Stored data entries:
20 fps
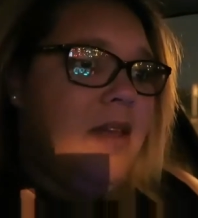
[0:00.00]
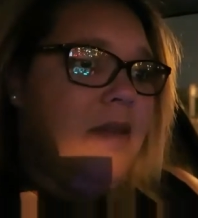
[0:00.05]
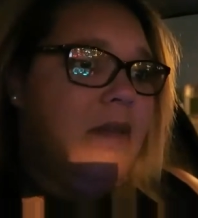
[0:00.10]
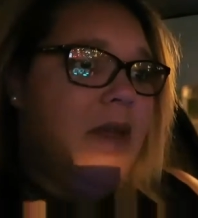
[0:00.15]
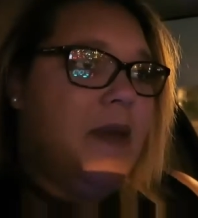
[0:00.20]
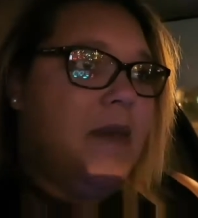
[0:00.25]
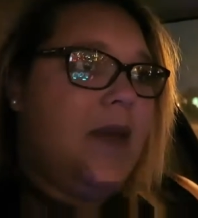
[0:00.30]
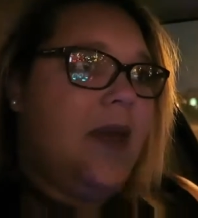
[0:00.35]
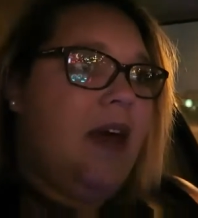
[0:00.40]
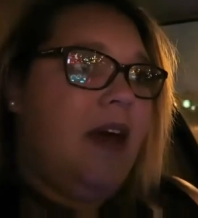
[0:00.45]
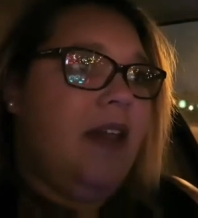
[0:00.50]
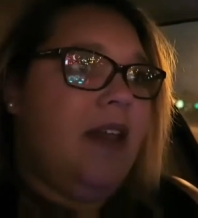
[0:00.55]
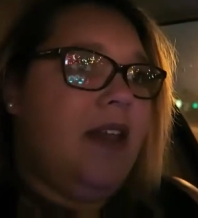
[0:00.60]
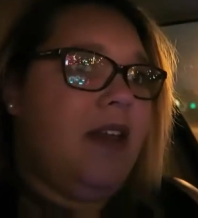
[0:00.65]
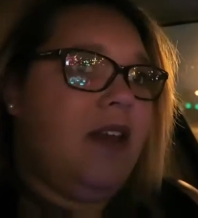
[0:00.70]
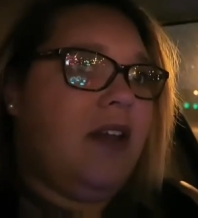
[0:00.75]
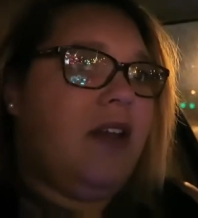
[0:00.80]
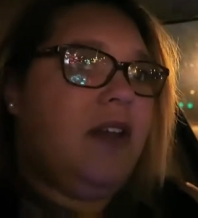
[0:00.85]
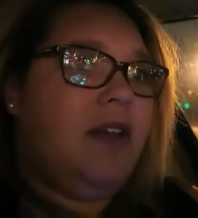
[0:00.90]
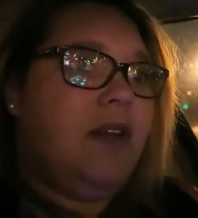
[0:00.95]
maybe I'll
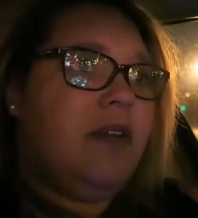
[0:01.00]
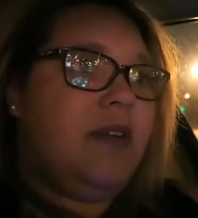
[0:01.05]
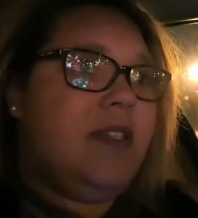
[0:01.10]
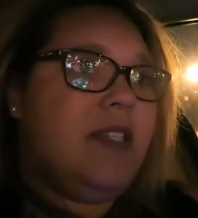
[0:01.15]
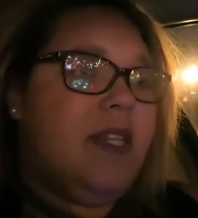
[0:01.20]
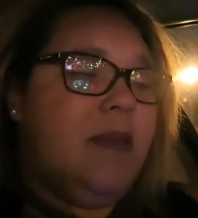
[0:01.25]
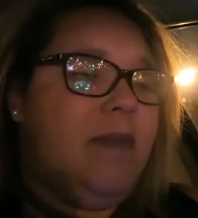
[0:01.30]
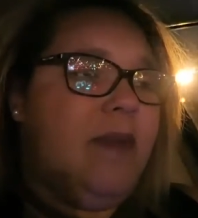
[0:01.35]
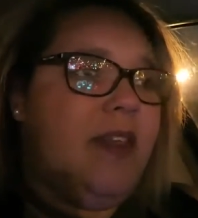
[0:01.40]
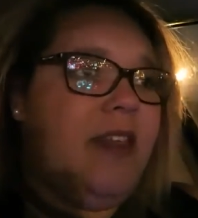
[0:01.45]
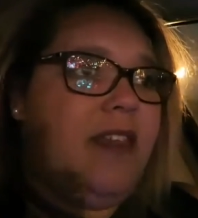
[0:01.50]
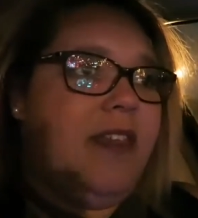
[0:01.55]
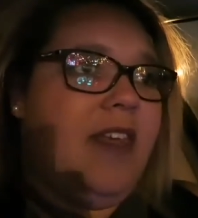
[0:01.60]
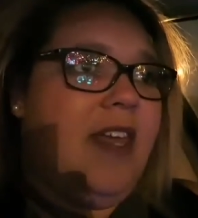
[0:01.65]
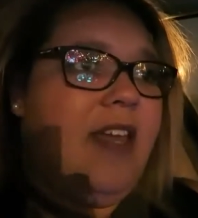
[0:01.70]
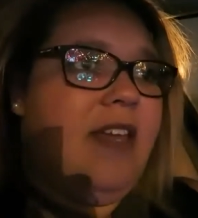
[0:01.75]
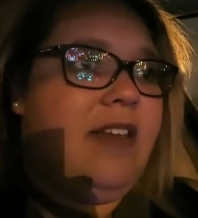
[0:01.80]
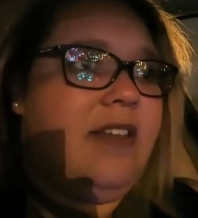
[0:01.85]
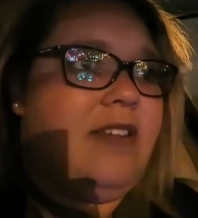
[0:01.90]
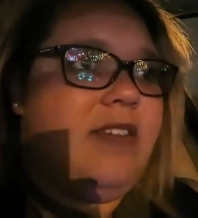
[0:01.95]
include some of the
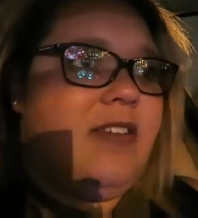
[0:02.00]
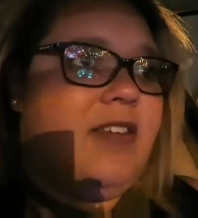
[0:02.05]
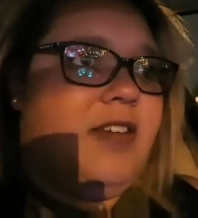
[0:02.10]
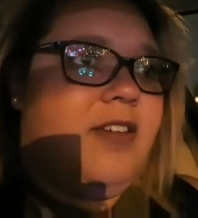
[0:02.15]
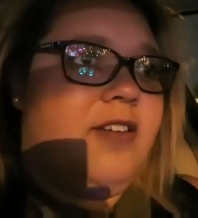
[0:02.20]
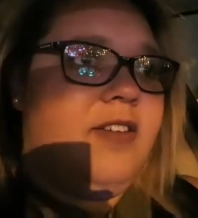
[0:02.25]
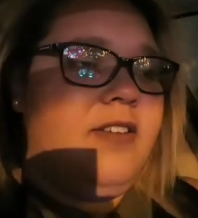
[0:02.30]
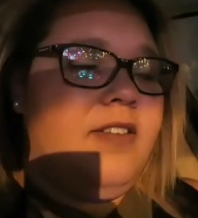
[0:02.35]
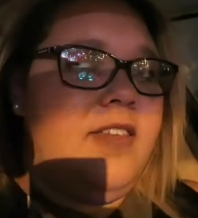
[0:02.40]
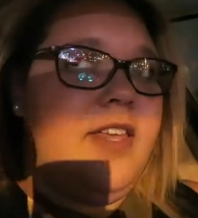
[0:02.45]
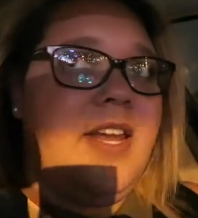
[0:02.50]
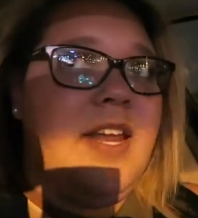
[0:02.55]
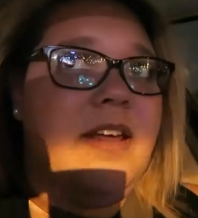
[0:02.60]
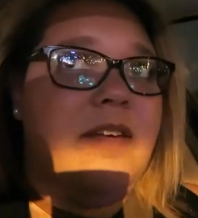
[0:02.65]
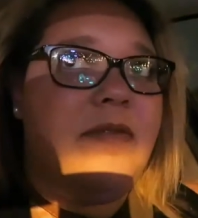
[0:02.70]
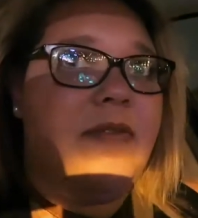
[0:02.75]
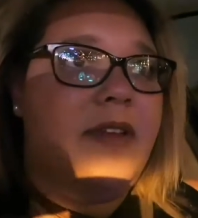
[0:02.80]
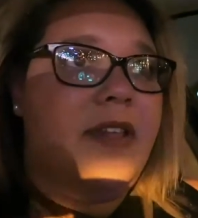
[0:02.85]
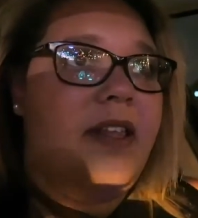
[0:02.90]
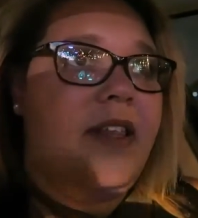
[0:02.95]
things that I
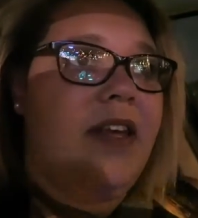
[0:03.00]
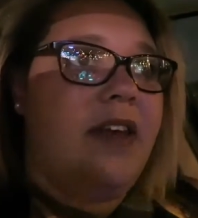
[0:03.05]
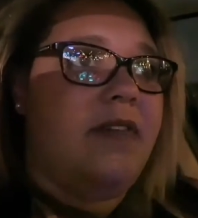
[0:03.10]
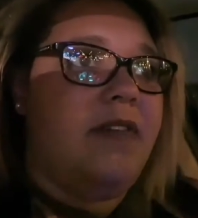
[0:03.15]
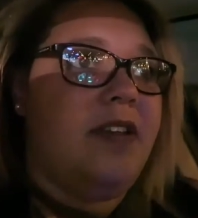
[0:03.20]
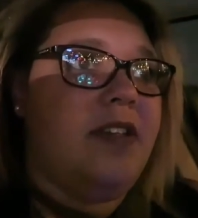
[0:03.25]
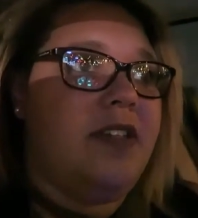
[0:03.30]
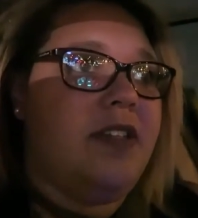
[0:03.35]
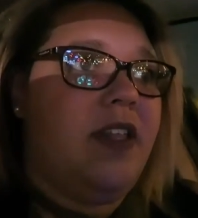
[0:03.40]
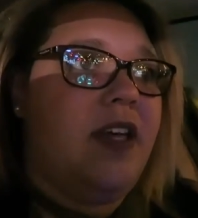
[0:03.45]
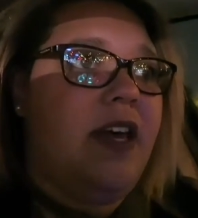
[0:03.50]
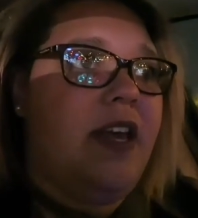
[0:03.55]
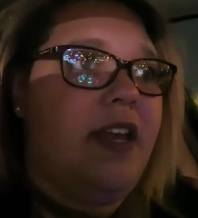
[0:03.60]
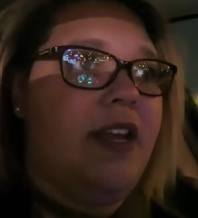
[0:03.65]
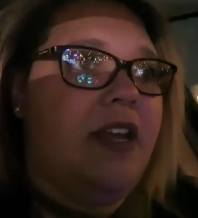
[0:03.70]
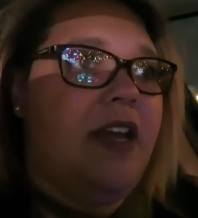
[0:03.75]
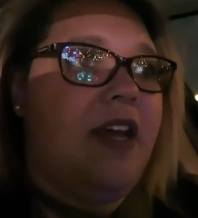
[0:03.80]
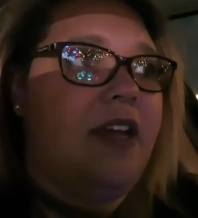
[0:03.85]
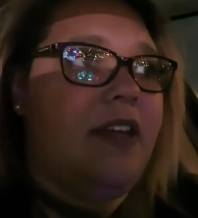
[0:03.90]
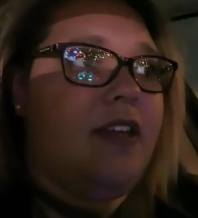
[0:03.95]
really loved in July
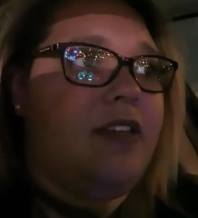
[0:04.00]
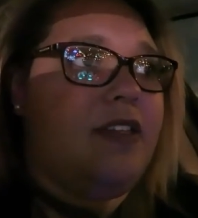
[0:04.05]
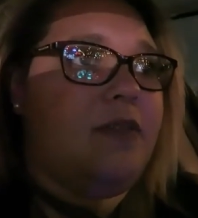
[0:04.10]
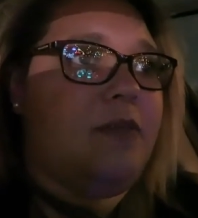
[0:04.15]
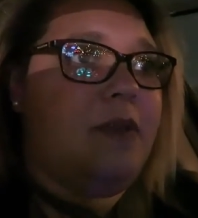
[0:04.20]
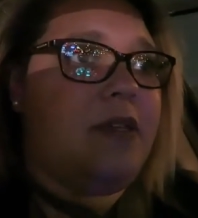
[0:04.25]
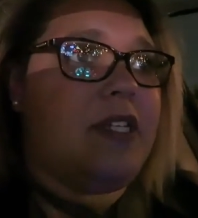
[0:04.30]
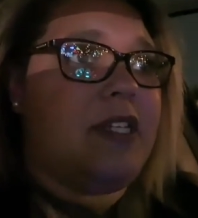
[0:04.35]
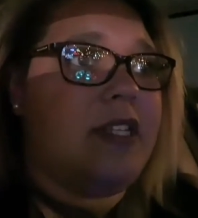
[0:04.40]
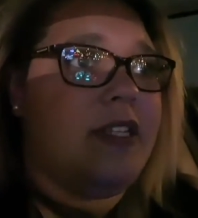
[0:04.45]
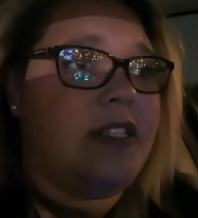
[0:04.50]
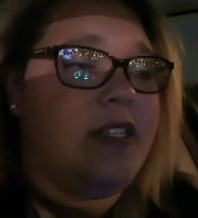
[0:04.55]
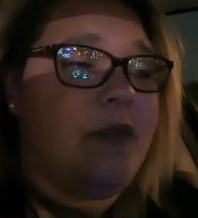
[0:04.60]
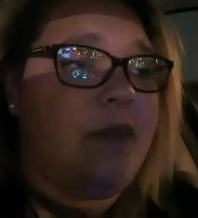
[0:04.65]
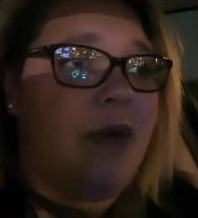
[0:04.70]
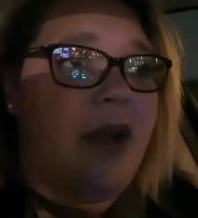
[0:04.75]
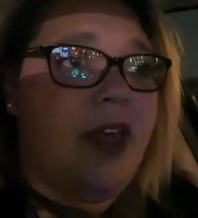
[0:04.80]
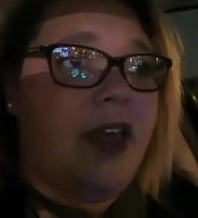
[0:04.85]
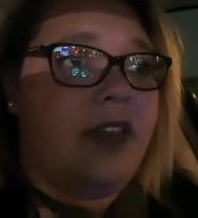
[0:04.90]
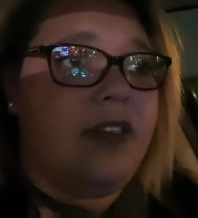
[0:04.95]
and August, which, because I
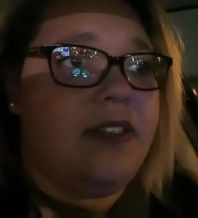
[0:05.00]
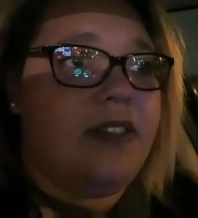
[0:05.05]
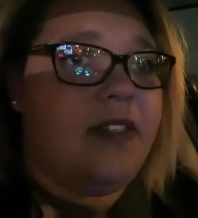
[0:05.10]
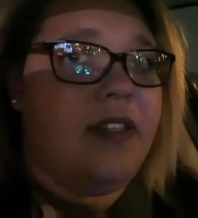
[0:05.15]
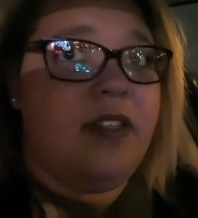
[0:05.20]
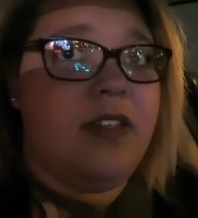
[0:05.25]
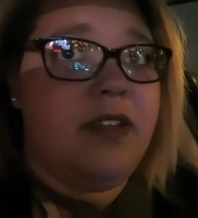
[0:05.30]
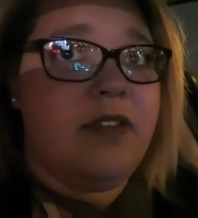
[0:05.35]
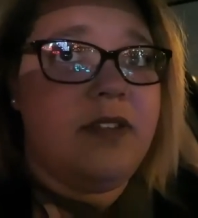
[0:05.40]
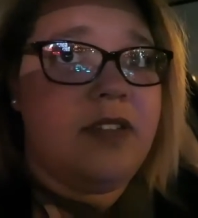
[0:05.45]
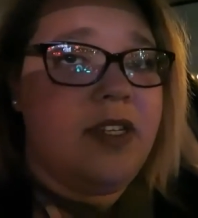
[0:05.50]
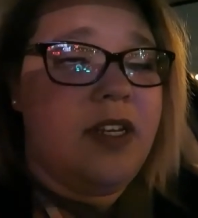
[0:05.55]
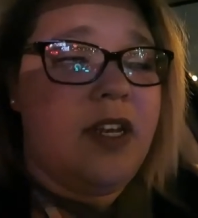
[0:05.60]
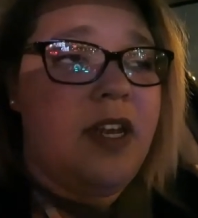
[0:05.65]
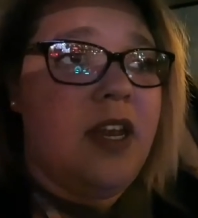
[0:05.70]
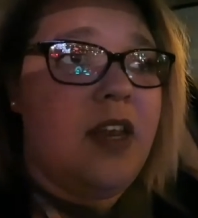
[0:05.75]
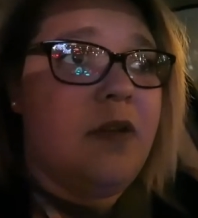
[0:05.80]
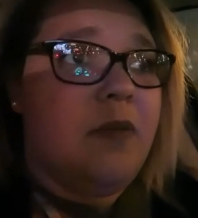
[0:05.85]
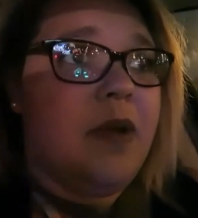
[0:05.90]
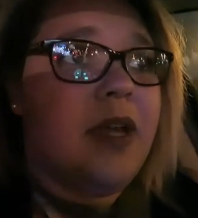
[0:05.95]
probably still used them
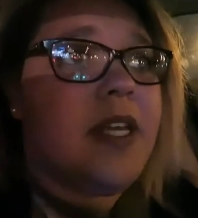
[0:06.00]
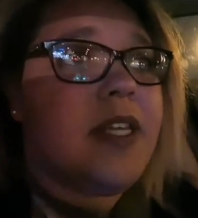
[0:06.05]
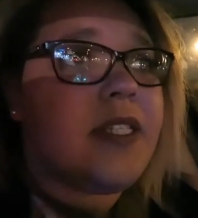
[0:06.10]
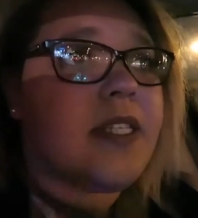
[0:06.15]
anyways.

Exercise aim
Set down each entry again exactly as written. Pictures stay out.

Result for this task
20 fps
[0:00.00]
[0:00.05]
[0:00.10]
[0:00.15]
[0:00.20]
[0:00.25]
[0:00.30]
[0:00.35]
[0:00.40]
[0:00.45]
[0:00.50]
[0:00.55]
[0:00.60]
[0:00.65]
[0:00.70]
[0:00.75]
[0:00.80]
[0:00.85]
[0:00.90]
[0:00.95]
maybe I'll
[0:01.00]
[0:01.05]
[0:01.10]
[0:01.15]
[0:01.20]
[0:01.25]
[0:01.30]
[0:01.35]
[0:01.40]
[0:01.45]
[0:01.50]
[0:01.55]
[0:01.60]
[0:01.65]
[0:01.70]
[0:01.75]
[0:01.80]
[0:01.85]
[0:01.90]
[0:01.95]
include some of the
[0:02.00]
[0:02.05]
[0:02.10]
[0:02.15]
[0:02.20]
[0:02.25]
[0:02.30]
[0:02.35]
[0:02.40]
[0:02.45]
[0:02.50]
[0:02.55]
[0:02.60]
[0:02.65]
[0:02.70]
[0:02.75]
[0:02.80]
[0:02.85]
[0:02.90]
[0:02.95]
things that I
[0:03.00]
[0:03.05]
[0:03.10]
[0:03.15]
[0:03.20]
[0:03.25]
[0:03.30]
[0:03.35]
[0:03.40]
[0:03.45]
[0:03.50]
[0:03.55]
[0:03.60]
[0:03.65]
[0:03.70]
[0:03.75]
[0:03.80]
[0:03.85]
[0:03.90]
[0:03.95]
really loved in July
[0:04.00]
[0:04.05]
[0:04.10]
[0:04.15]
[0:04.20]
[0:04.25]
[0:04.30]
[0:04.35]
[0:04.40]
[0:04.45]
[0:04.50]
[0:04.55]
[0:04.60]
[0:04.65]
[0:04.70]
[0:04.75]
[0:04.80]
[0:04.85]
[0:04.90]
[0:04.95]
and August, which, because I
[0:05.00]
[0:05.05]
[0:05.10]
[0:05.15]
[0:05.20]
[0:05.25]
[0:05.30]
[0:05.35]
[0:05.40]
[0:05.45]
[0:05.50]
[0:05.55]
[0:05.60]
[0:05.65]
[0:05.70]
[0:05.75]
[0:05.80]
[0:05.85]
[0:05.90]
[0:05.95]
probably still used them
[0:06.00]
[0:06.05]
[0:06.10]
[0:06.15]
anyways.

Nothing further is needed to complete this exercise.